Vinod frowned. "What?"

"Did the security guard force her to stuff those bags so full? Did they chain them to her shoulders against her will?"

"No," Vinod said slowly. "She packed them."

"Exactly," I said. "She packed them at home. She chose to put in the heavy shoes, the extra toys, the attachments. She could have checked them in, let them go, but she held onto them. And now, on the journey, she has to carry the weight of those choices."

I pointed to the whistling man with the light bag. "And he? He packed light. He made different choices before the trip. Now he has an easier walk."

Vinod looked at me, skepticism written on his face. "You’re talking about Karma."

"I am talking about physics," I corrected. "Action and reaction. Newton's Third Law. It applies to atoms, and it applies to consciousness."

"But a child with cancer?" Vinod pressed, his voice tight. "When did a child pack that bag? In the womb?"

"We are travelers, Vinod," I reminded him. "Remember the train? Remember the redevelopment? This life is not our first trip. We have been on many flights."

I leaned against a pillar, watching the woman struggle to pull her bag around a corner.

"The baggage you see people carrying—the poverty, the disease, the bad luck—these are suitcases from a previous trip. We packed them ourselves, long ago. We accumulated the weight. We acted in anger, or we acted in love. And when we start a new life... we still have to drag that luggage with us."

Vinod stared at the travelers passing by. "So it’s my fault? All of it?"

"It is your responsibility," I said. "There is a difference. 'Fault' sounds like blame. 'Responsibility' means power. If you packed it, you can unpack it. If you created this destiny, you can create a new one."

"But it feels so cold," Vinod said softly. "A God who just watches us suffer under our own luggage? Where is the love in that?"

"The love," I said, "is that He stays with you."

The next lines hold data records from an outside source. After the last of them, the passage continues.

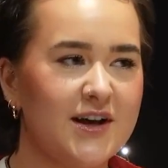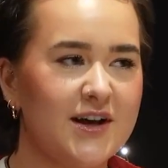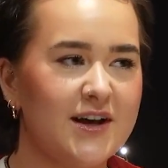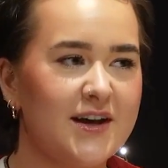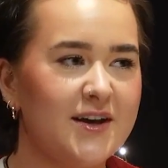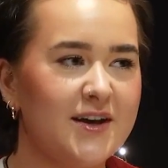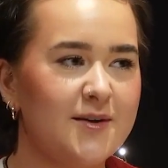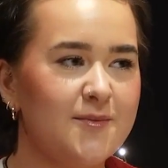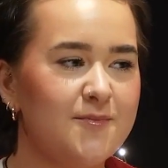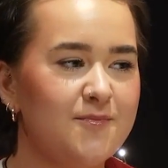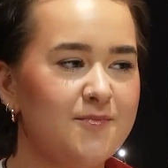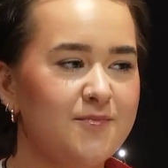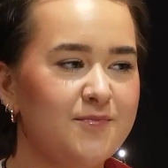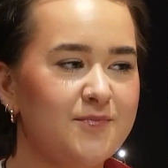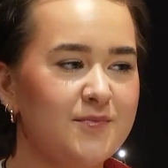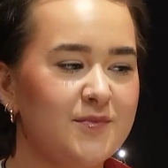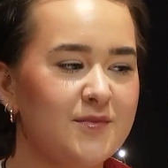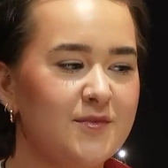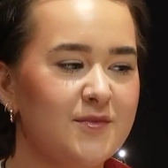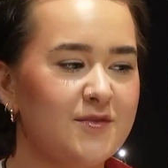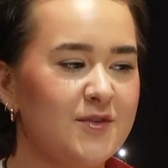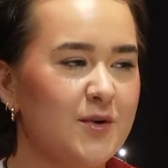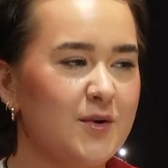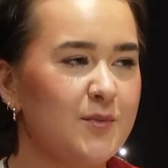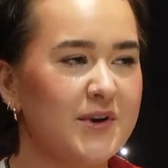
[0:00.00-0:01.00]

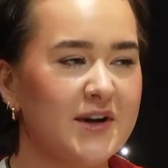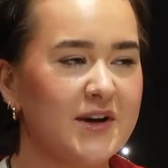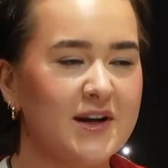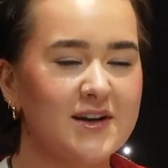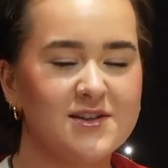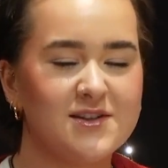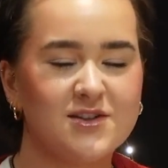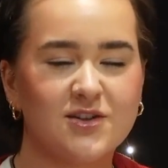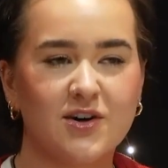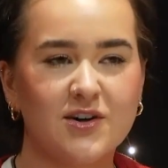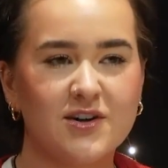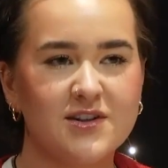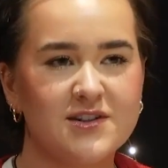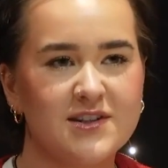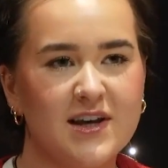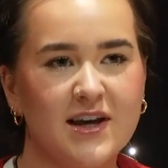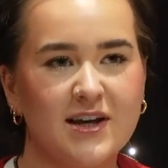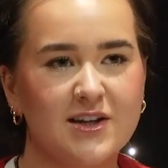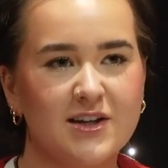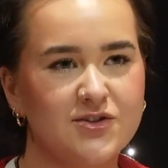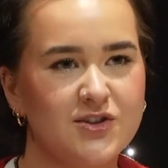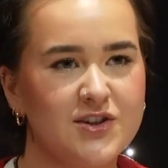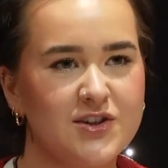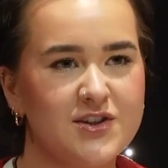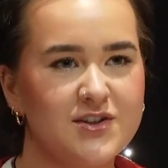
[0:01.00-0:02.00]
From when I'd started
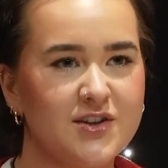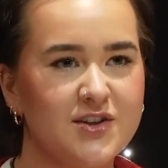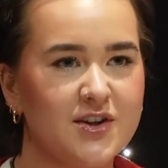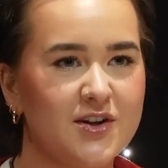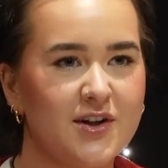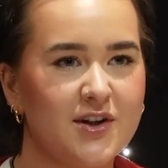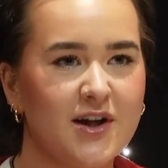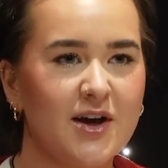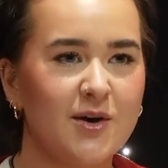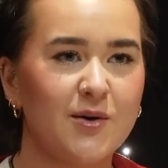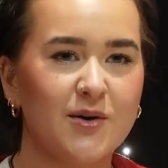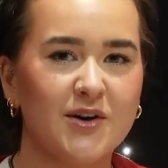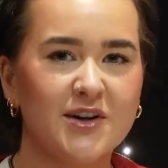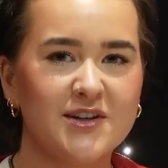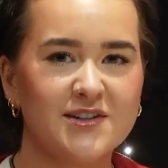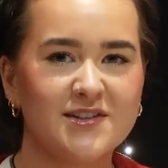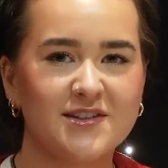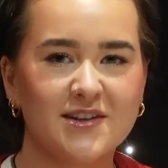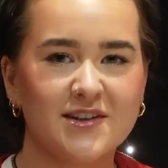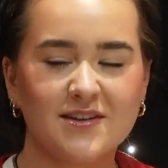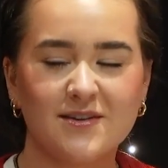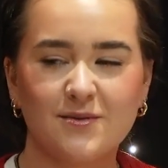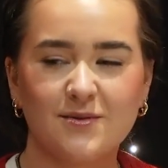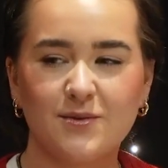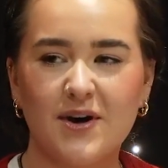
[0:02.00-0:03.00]
secondary school, I always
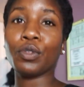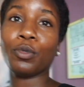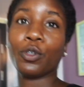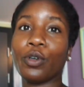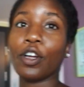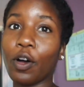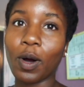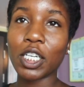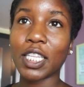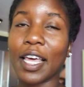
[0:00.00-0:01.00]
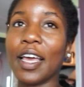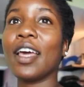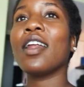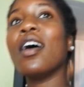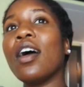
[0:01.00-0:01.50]
room tour, go watch
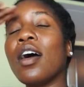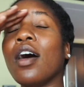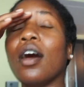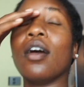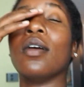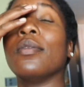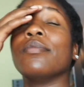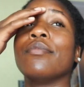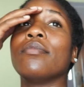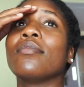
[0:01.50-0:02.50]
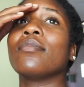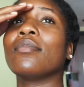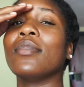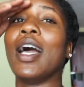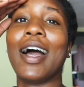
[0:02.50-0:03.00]
that.
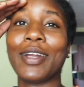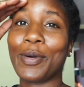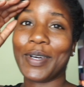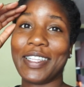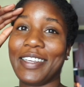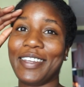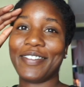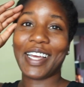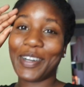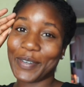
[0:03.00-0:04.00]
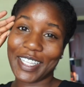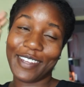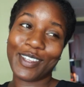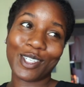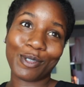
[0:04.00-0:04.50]
I don't want to leave. I don't want to
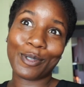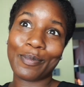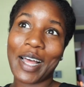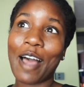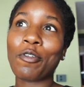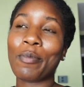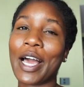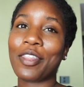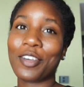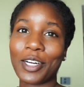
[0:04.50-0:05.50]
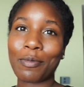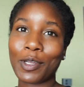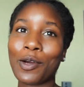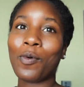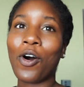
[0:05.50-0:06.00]
leave this room, but after my
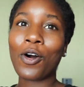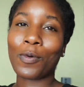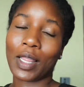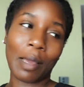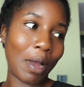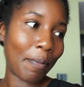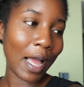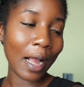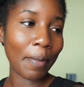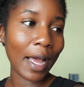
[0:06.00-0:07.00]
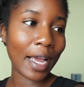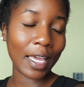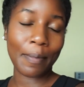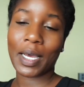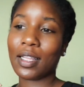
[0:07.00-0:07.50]
30-minute walk with like my
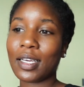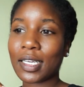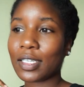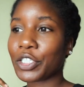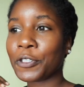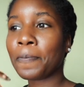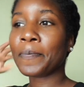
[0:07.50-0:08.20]
backpack and my luggage,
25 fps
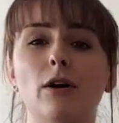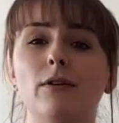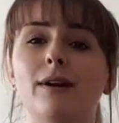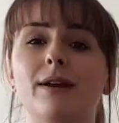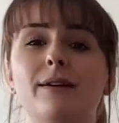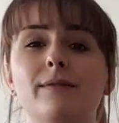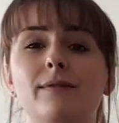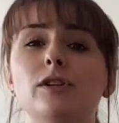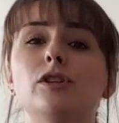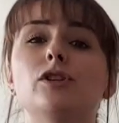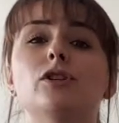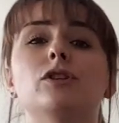or
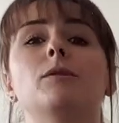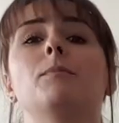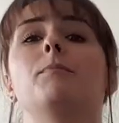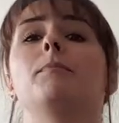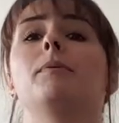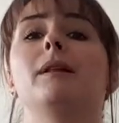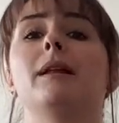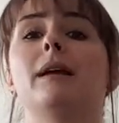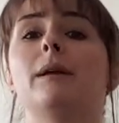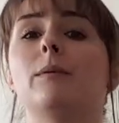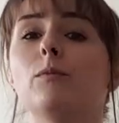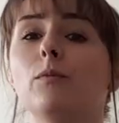even just a
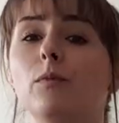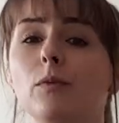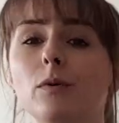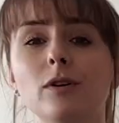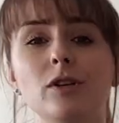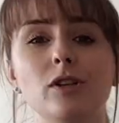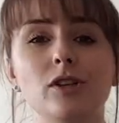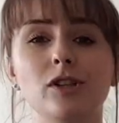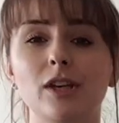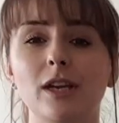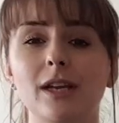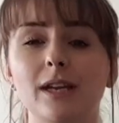plain
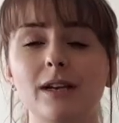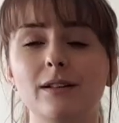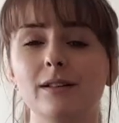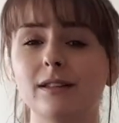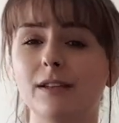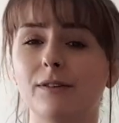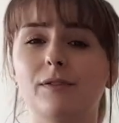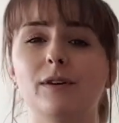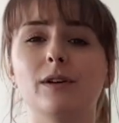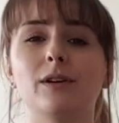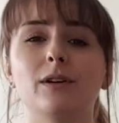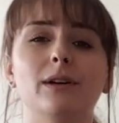wood
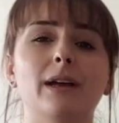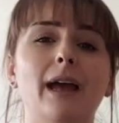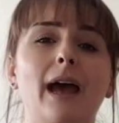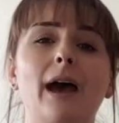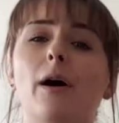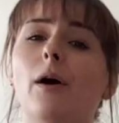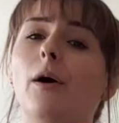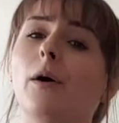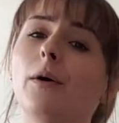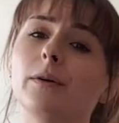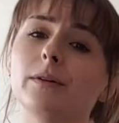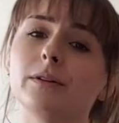shield if you could
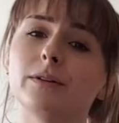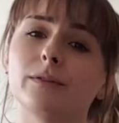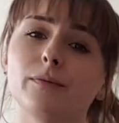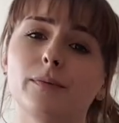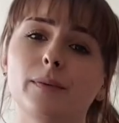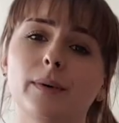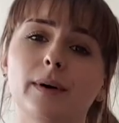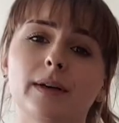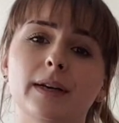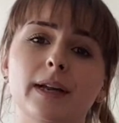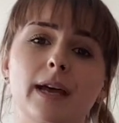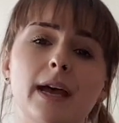get a hold
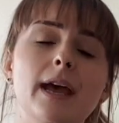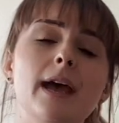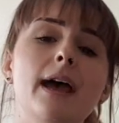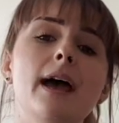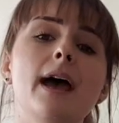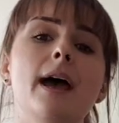of one.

I turned to him. "Imagine you are that woman struggling with the heavy bag. God doesn't force you to carry it alone. He is walking right next to you. He is the Super-Consciousness in your heart. He is whispering, 'Let me help you. Put the bag down. Turn to Me.'"

I touched his arm. "But we are stubborn, Vinod. We grip the handle. We say, 'No! It's mine! My anger, my greed, my attachments. I will carry it!' And so He waits. He walks beside us, trip after trip, life after life, waiting for us to ask for help."

Vinod looked back down the hallway. A kind stranger had finally stepped in to help the woman lift her bag. She was smiling now, relieved.

"He allows the suffering," I said quietly, "because the suffering is the only thing that makes us look for a way out. If the bag was always light, we would never want to leave the airport. We would stay here forever, sleeping on the plastic chairs, eating stale sandwiches, forgetting that we have a real Home to go to."

Vinod remained silent for a long time. The harshness of the "unjust world" seemed to soften in the logic of the analogy. It wasn't random chaos. It was a school. A harsh school, maybe, but one with rules.

"I have a lot of luggage," he murmured finally. "I can feel it. Not poverty... but other things. Anger. Pride."

"We all do," I said. "That is why we are travelers. We are only in this terminal because we are holding onto desires we want to fulfill. That is our luggage. As long as we hold onto it, we are forced to keep taking flights. But if we dropped it... we would be Home." I checked my watch. We still had over an hour before boarding.

I gestured toward the food court again. "Come. Let’s get that food. You cannot carry heavy bags on an empty stomach."

He managed a small smile. "No. I suppose you can't."

We walked on. But I noticed he walked a little differently now. He wasn't strutting like a man who owned the airport. He was walking carefully, like a man who knew he was packing his suitcase for the next flight with every step he took.